- Theatrical release poster
- Directed by: Peter Godfrey
- Screenplay by: Stephen Morehouse Avery
- Based on: The Woman in White 1860 novel by Wilkie Collins
- Produced by: Henry Blanke
- Starring: Alexis Smith Eleanor Parker Sydney Greenstreet Gig Young
- Cinematography: Carl E. Guthrie
- Edited by: Clarence Kolster
- Music by: Max Steiner
- Production company: Warner Bros. Pictures
- Distributed by: Warner Bros. Pictures
- Release dates: May 7, 1948 (premiere–New York); May 15, 1948 (wide–United States);
- Running time: 109 minutes
- Country: United States
- Language: English

= The Woman in White (1948 film) =

1948 film by Peter Godfrey

The Woman in White is a 1948 American historical mystery drama film directed by Peter Godfrey and starring Alexis Smith, Eleanor Parker, Sydney Greenstreet, and Gig Young.
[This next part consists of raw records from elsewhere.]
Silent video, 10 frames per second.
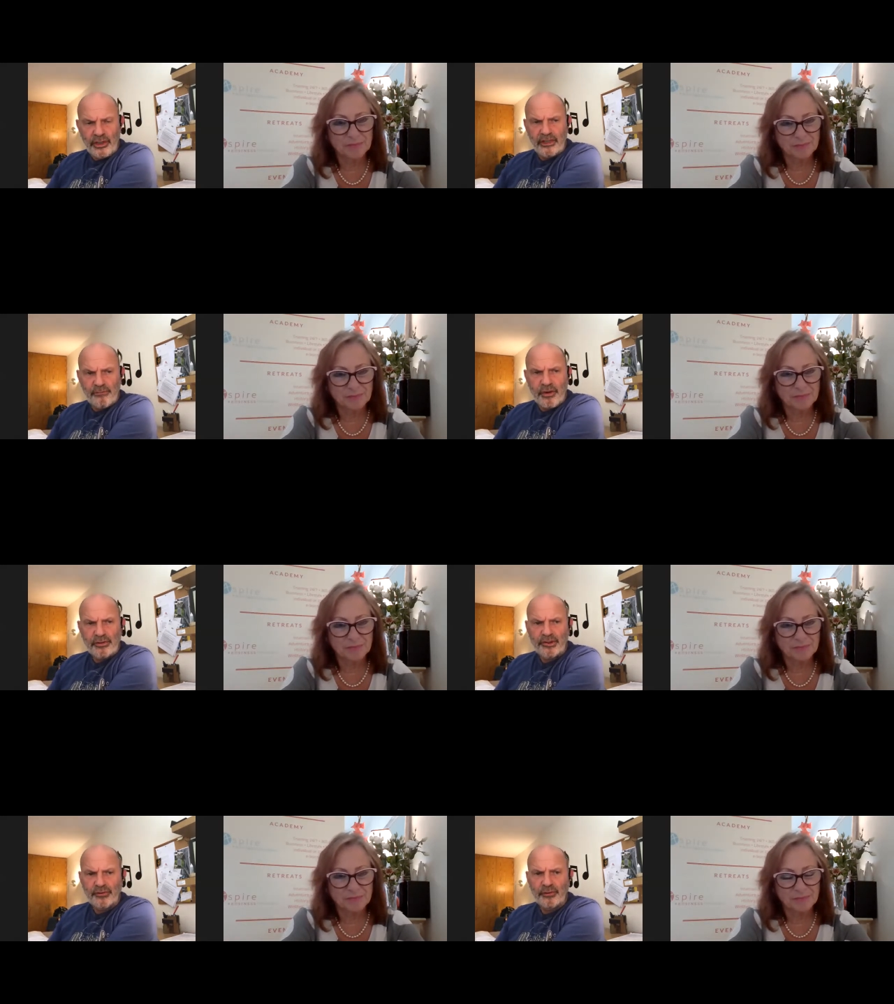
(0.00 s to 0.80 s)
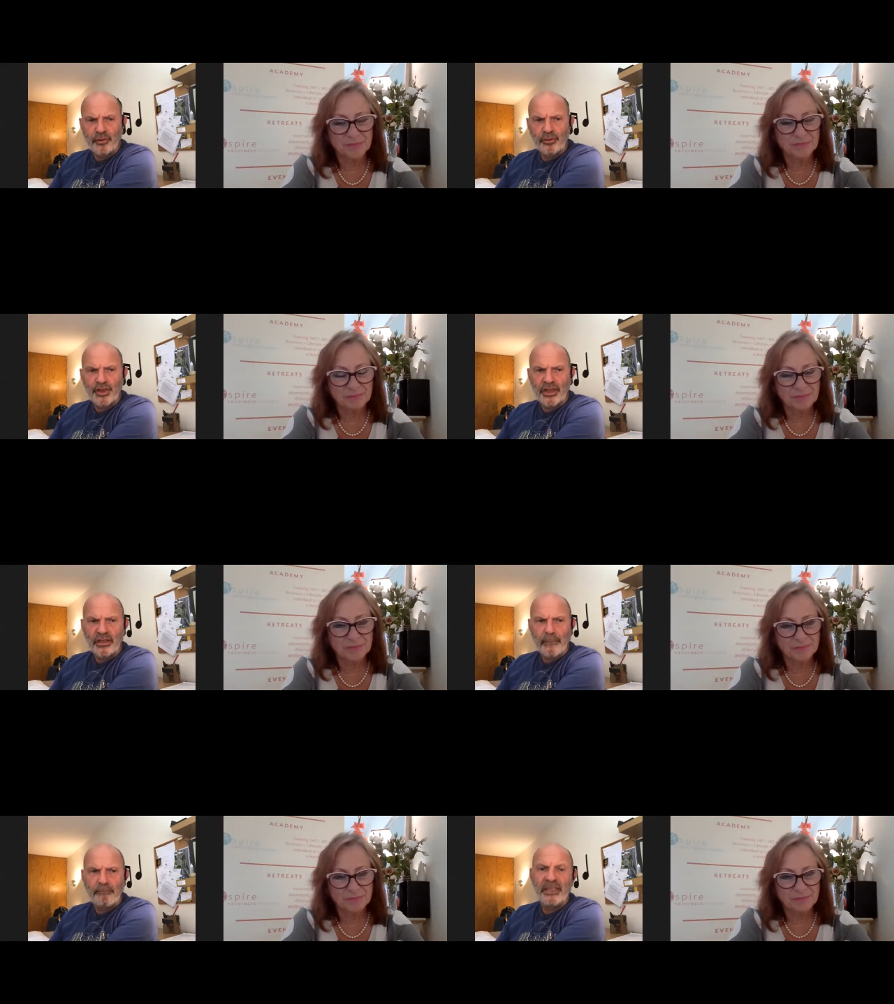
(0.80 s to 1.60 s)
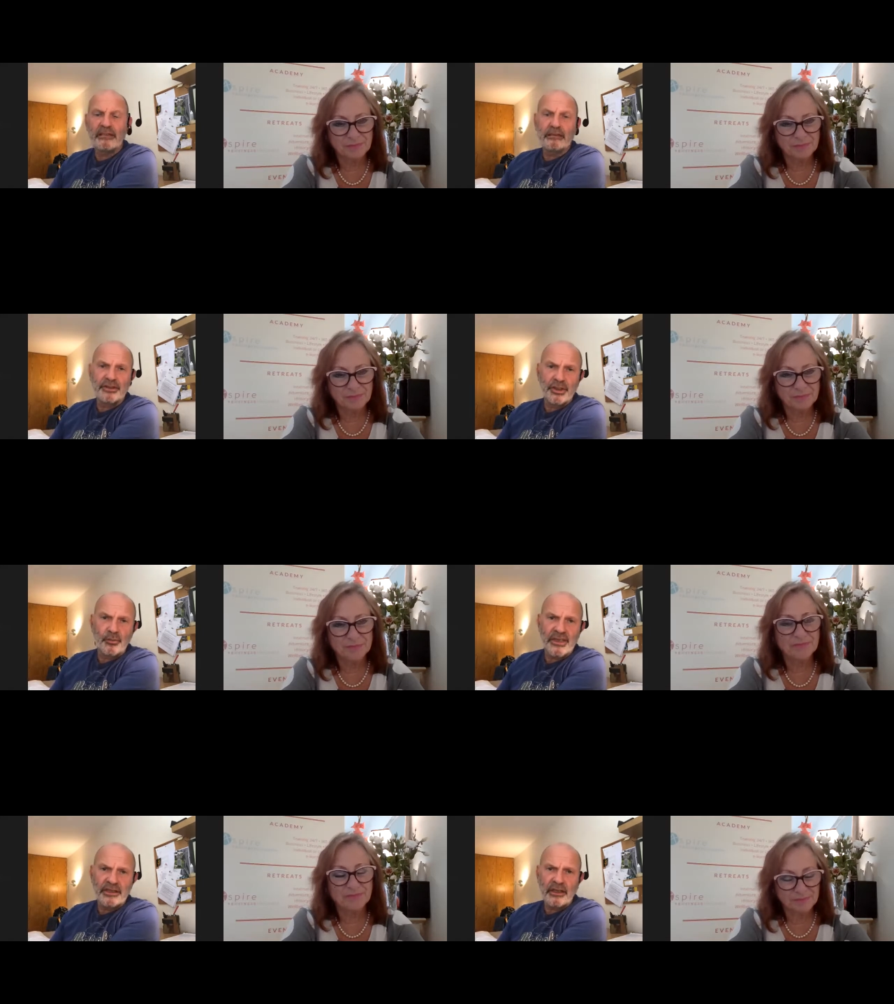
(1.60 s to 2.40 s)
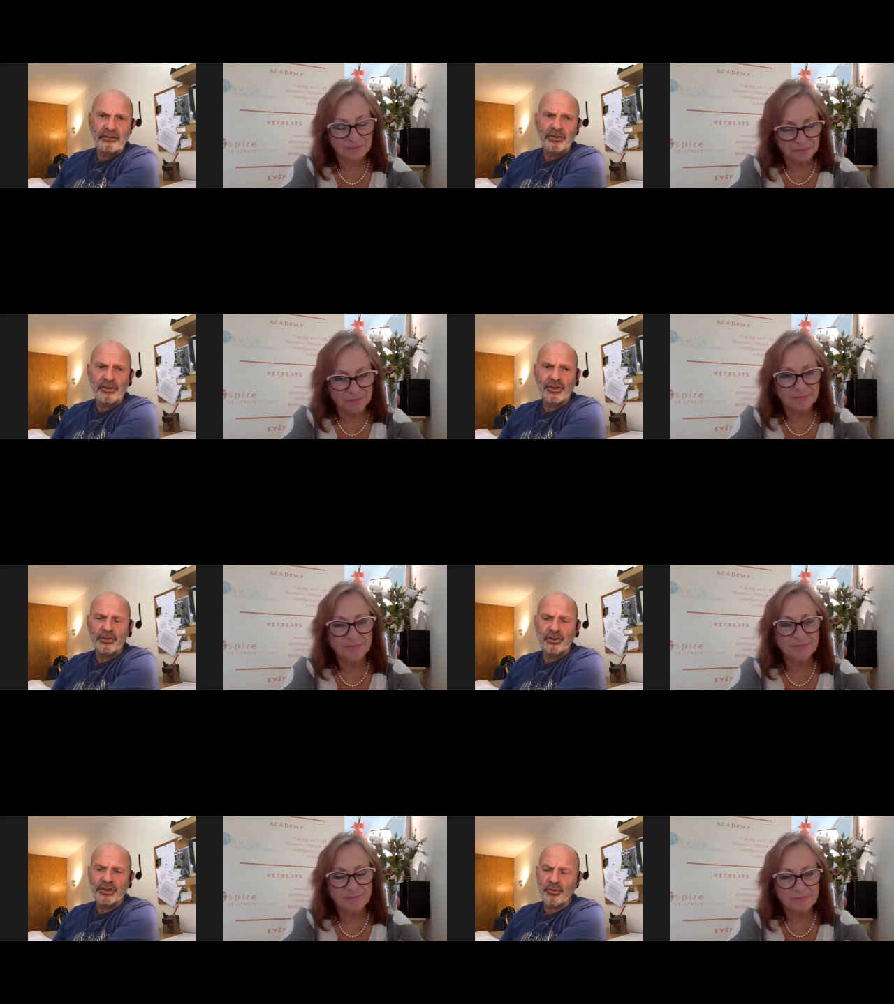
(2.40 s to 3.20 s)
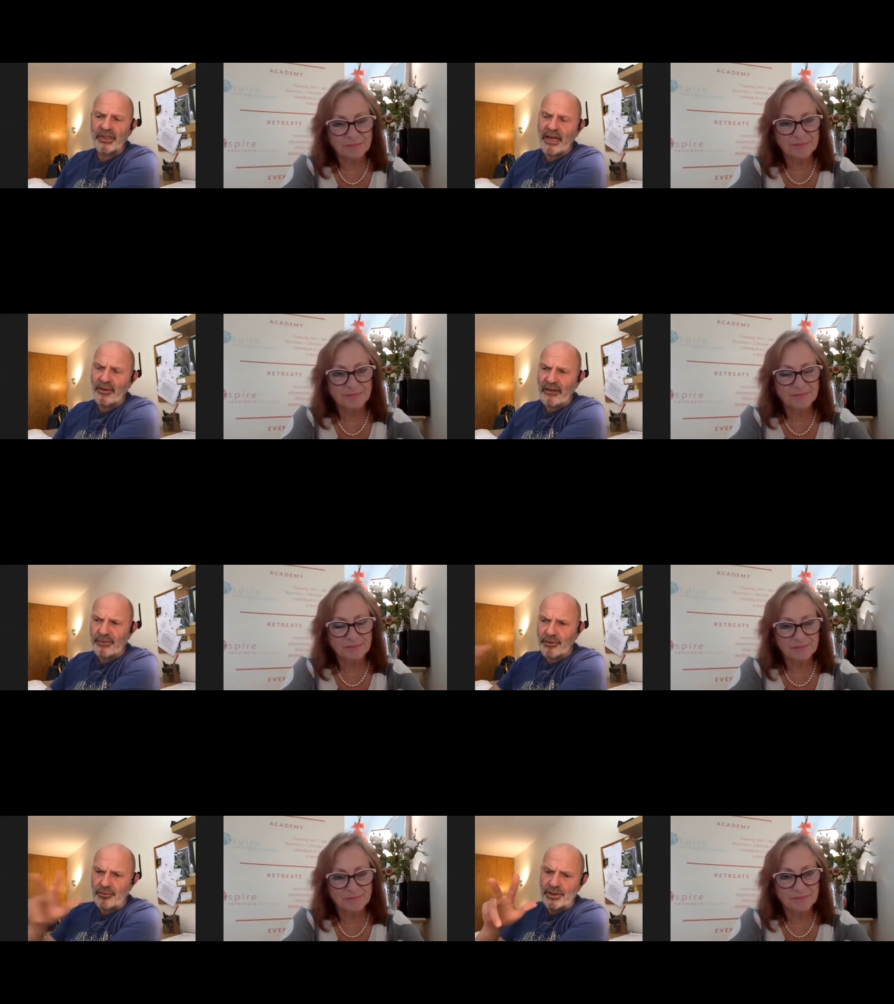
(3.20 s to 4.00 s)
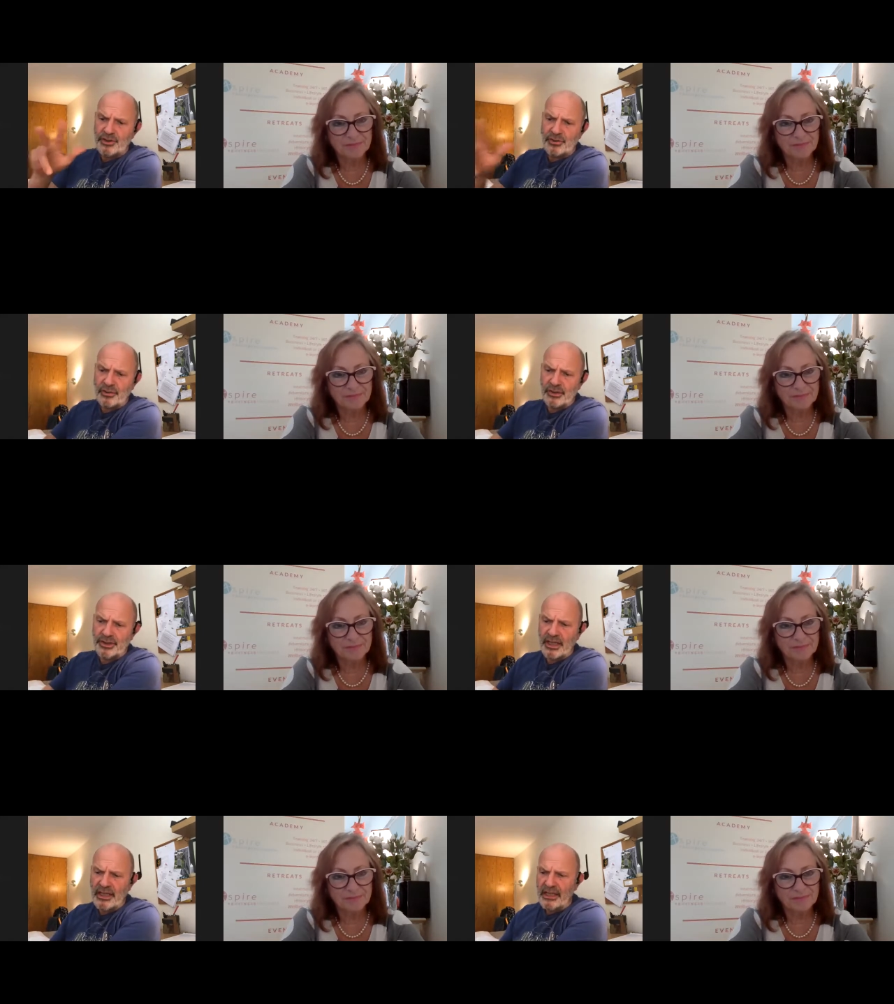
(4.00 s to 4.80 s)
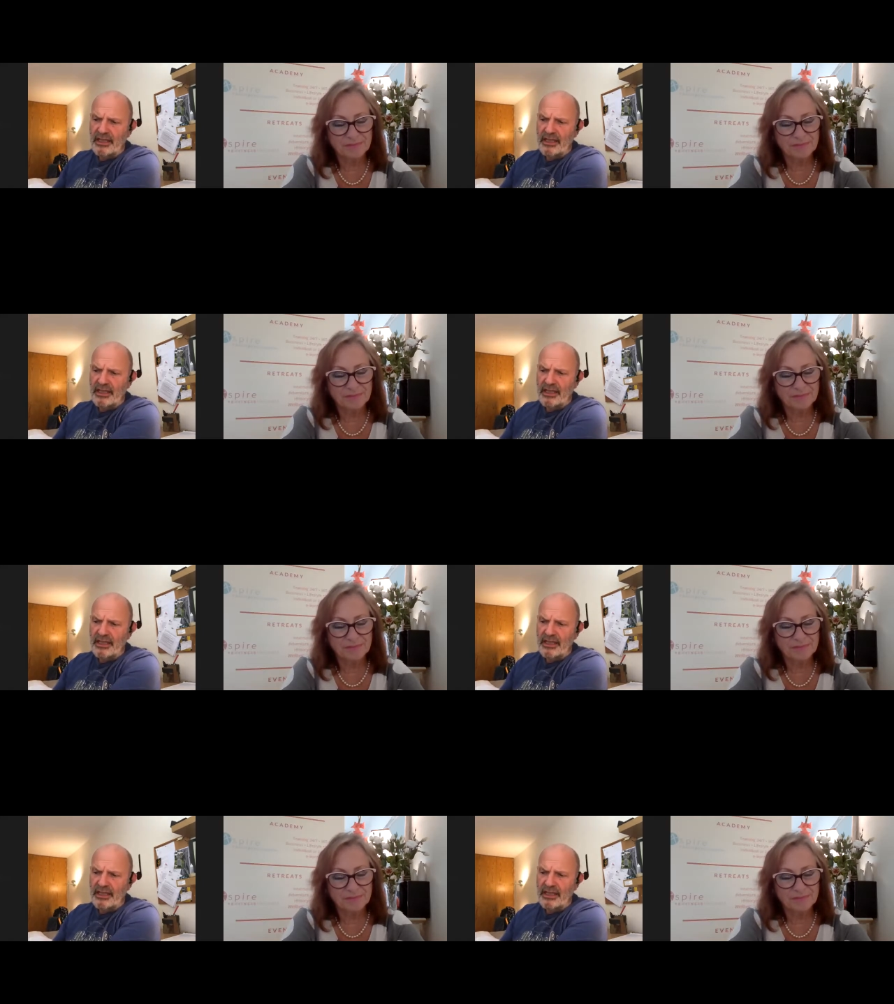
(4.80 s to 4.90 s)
Speaker 1: in the process of launching a Beatles in West London tour. So we now we have three tours.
It was produced and distributed by the Hollywood studio Warner Bros. Pictures. The screenplay is based on Wilkie Collins' 1860 novel The Woman in White and is set in Victorian England.

==Plot==
In England, on the night of April 4, 1851, Walter Hartright is walking to Limmeridge House when he encounters a woman in white who is lost. She is familiar with the Fairlies, for whom Walter is the new drawing master. The conversation ends abruptly when she is frightened by the approach of a carriage and vanishes. Walter does not mention her when Dr. Nevin in the carriage says he is looking for a runaway from a nearby asylum.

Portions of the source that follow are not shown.